- EXERCISE -
In the records below, find the line that contains "[0:06.00-0:07.00]". Retype that line and all the lines after it through the end, leaving out the pictures.

- GIVEN DATA -
--- START ---

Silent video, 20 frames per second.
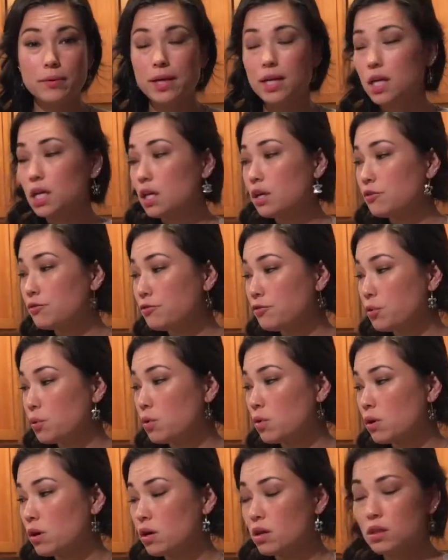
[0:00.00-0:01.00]
waiting
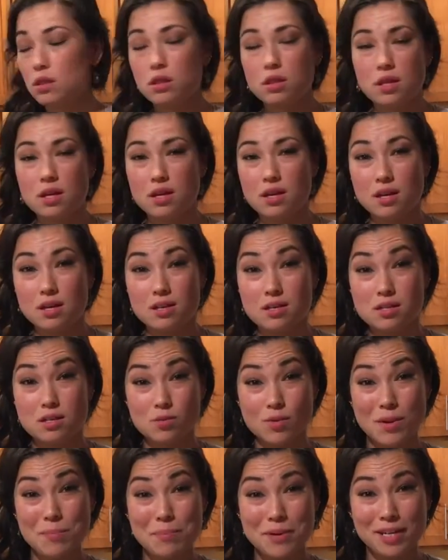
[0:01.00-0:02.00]
for the
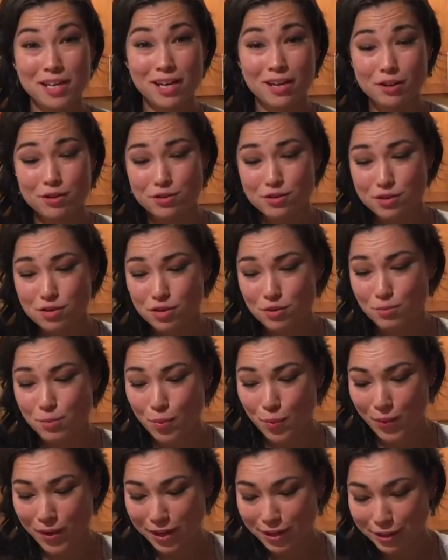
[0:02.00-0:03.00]
sweet potatoes to
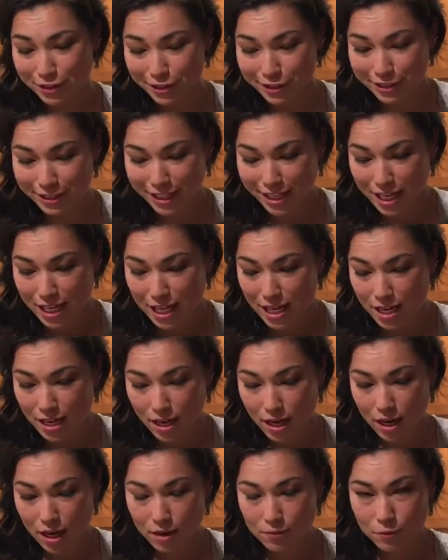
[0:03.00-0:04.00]
boil,
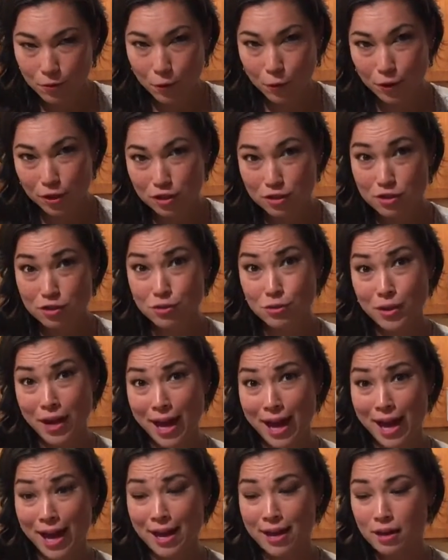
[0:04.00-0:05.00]
I'm going to
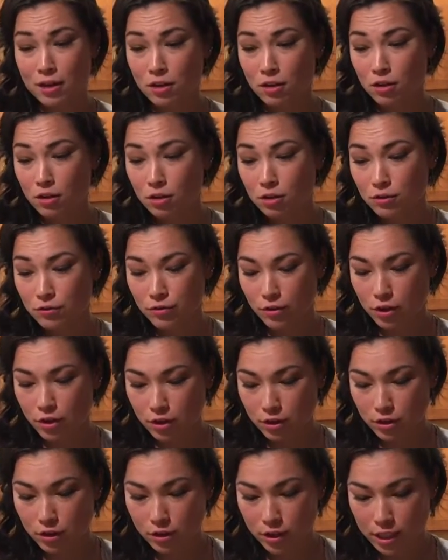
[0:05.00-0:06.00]
add all of
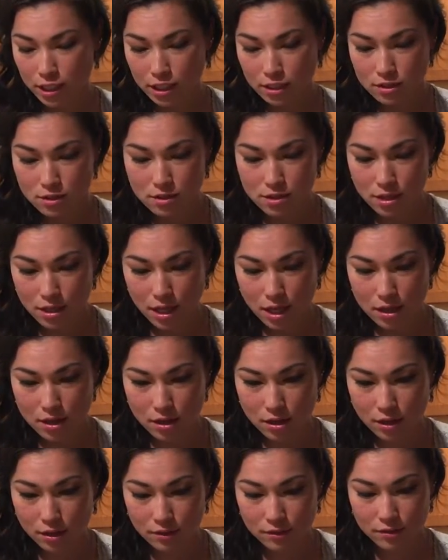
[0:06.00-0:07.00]
our ingredients
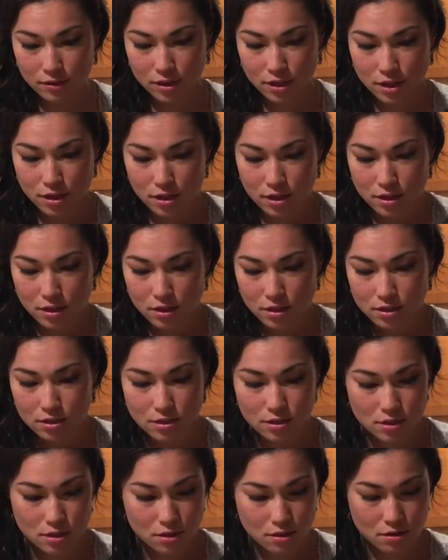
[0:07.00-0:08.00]
together.
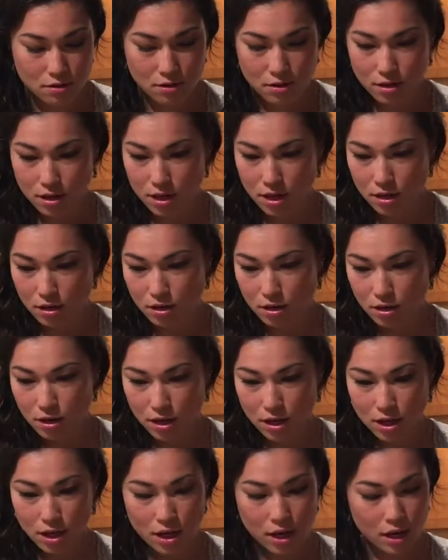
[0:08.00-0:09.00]
So here
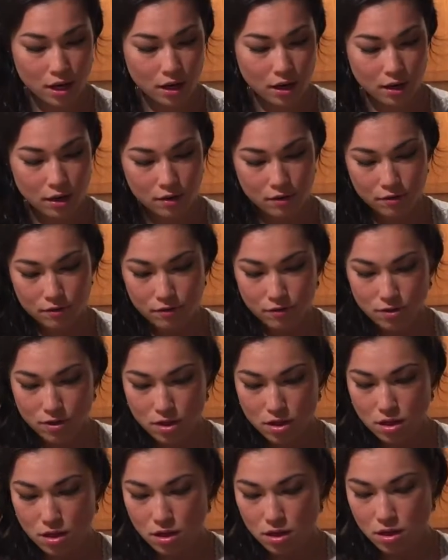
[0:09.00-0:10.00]
I have
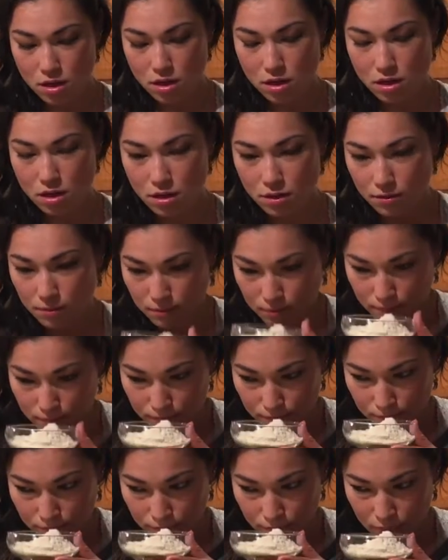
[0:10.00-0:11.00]
the
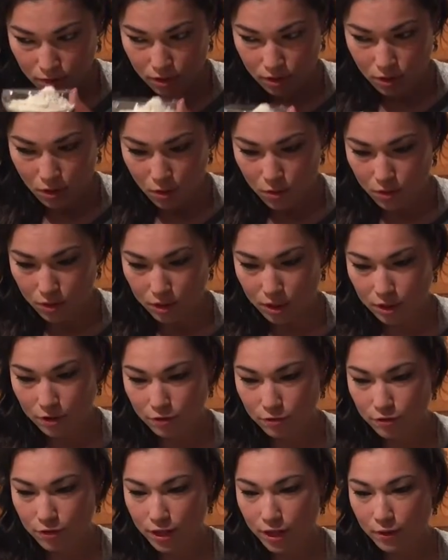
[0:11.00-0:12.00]
coconut
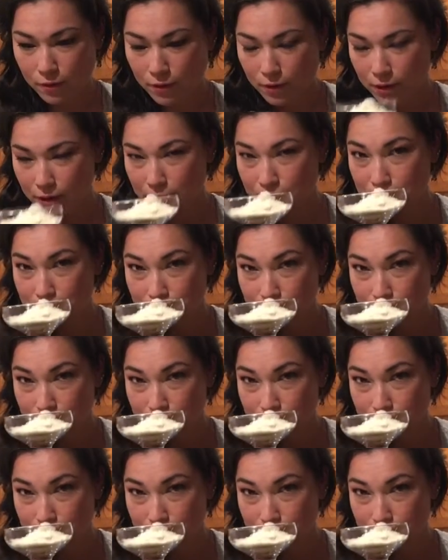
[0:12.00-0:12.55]
flour.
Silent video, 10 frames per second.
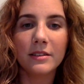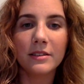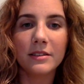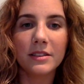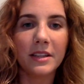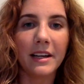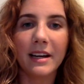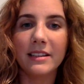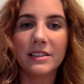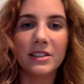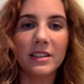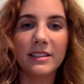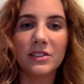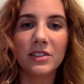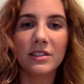So yeah,
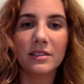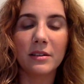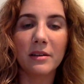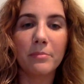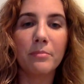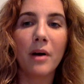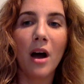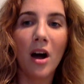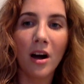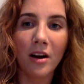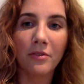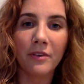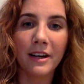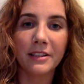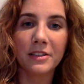it's just
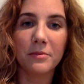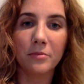perfect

--- END ---

- ANSWER AREA -
[0:06.00-0:07.00]
our ingredients
[0:07.00-0:08.00]
together.
[0:08.00-0:09.00]
So here
[0:09.00-0:10.00]
I have
[0:10.00-0:11.00]
the
[0:11.00-0:12.00]
coconut
[0:12.00-0:12.55]
flour.
Silent video, 10 frames per second.
So yeah,
it's just
perfect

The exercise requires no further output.